Publicis Singapore’s Ci En Lee on TikTok’s US Fate amid Trump’s Tariffs, 'Woke' Marketing, and DeepSeek’s Position in the AI Race
by Podcast
on 11th Apr 2025 inIn this episode of the MadTech Podcast, ExchangeWire head of marketing Grainne Reid is joined by CEO Rachel Smith and Ci En Lee, media strategist at Publicis Singapore to discuss the latest in the ad tech and marketing landscapes.
They examine the latest with the TikTok US ban amidst Trump’s tariffs, the impact ‘woke’ marketing, and DeepSeek’s current position in the global AI race.
Trump to extend TikTok ban enforcement deadline after China tariffs derail deal (CNN)
President Donald Trump announced that he is again postponing enforcement of the TikTok sale-or-ban law for 75 days. The delay comes after Trump’s tariff announcement derailed a deal that had been set to transfer control of the app’s US operations to American ownership.
Marketing’s ‘woke’ rebrand has ultimately helped the far right (The Guardian)

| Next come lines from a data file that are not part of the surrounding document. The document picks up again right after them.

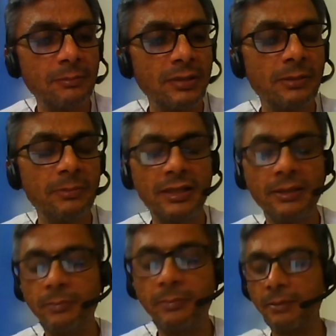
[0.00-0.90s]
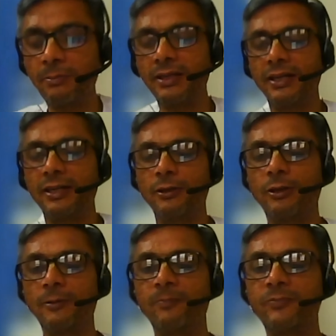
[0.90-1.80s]
becoming a Brahmana and all.
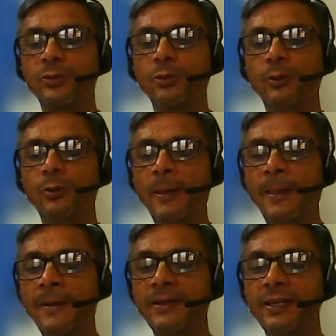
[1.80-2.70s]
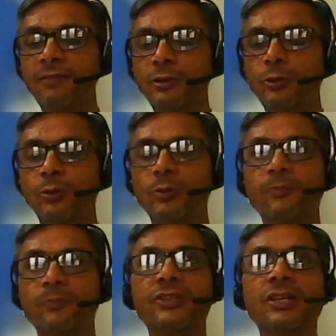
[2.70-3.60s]
So even though
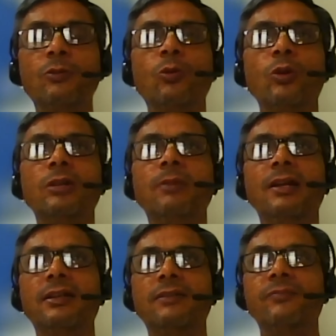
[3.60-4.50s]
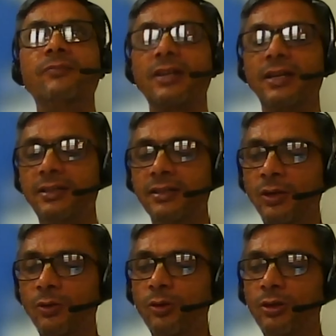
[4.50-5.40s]
the old well, right?
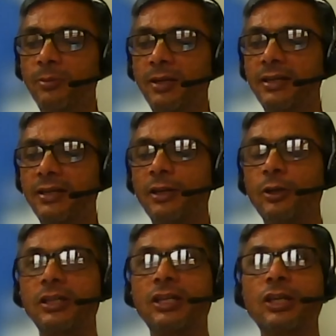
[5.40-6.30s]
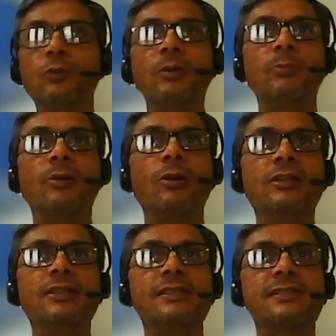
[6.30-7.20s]
Old well cannot give up all
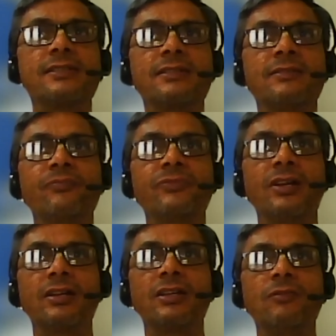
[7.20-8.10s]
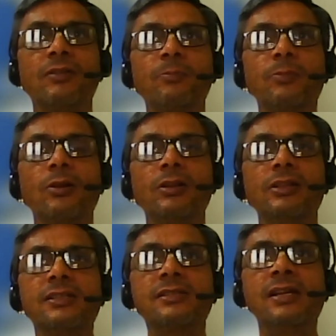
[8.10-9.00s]
these
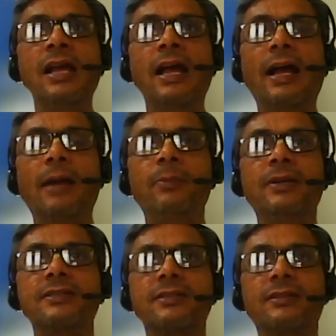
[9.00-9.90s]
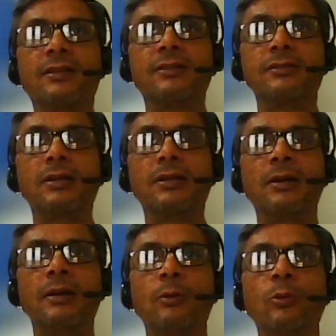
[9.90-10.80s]
habits,
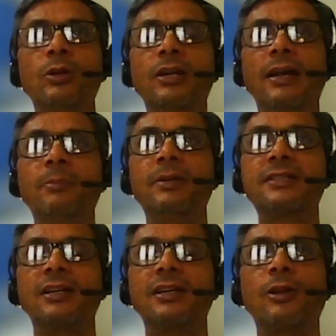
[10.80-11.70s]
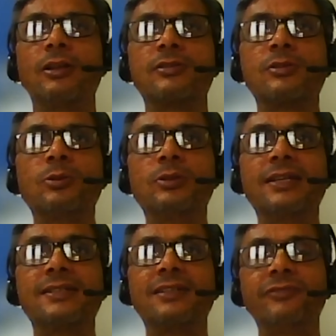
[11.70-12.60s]
old habits and all. So they
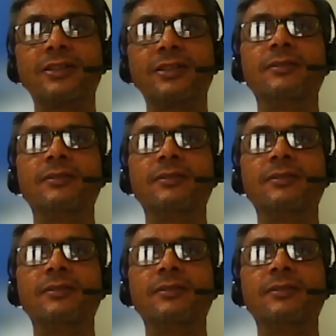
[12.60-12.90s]
suffer.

In recent years, brands started marketing their values of diversity and inclusivity, along with their services/products. Now as we’re met with brands adjusting to new policies and stripping away these values. Eugene Healey argues that “Social progress once came hand-in-hand with economic progress. Now, instead, social progress has been offered as a substitute for economic progress.” He notes that multinational brands have been promoting social transformation, while simultaneously being one of the largest contributors to declining living standards. He says that marketers must reckon with how they’ve trivialised activism by turning it into comms strategy, and co-opted movements only to abandon them.
DeepSeek and Tsinghua Developing Self-Improving AI Models (Bloomberg)
DeepSeek is working with Tsinghua University on reducing the training its AI models need in an effort to lower operational costs. The company collaborated with researchers from the Beijing institution on a paper detailing an approach to reinforcement learning to make models more efficient. This new method aims to help AI models better adhere to human preferences by offering rewards for more accurate and understandable responses. It has been proven effective, but expanding it to more general applications has proven challenging. DeepSeek’s team is currently working on solving this with something it calls self-principled critique tuning. DeepSeek is calling these new models DeepSeek-GRM - short for “generalist reward modeling”.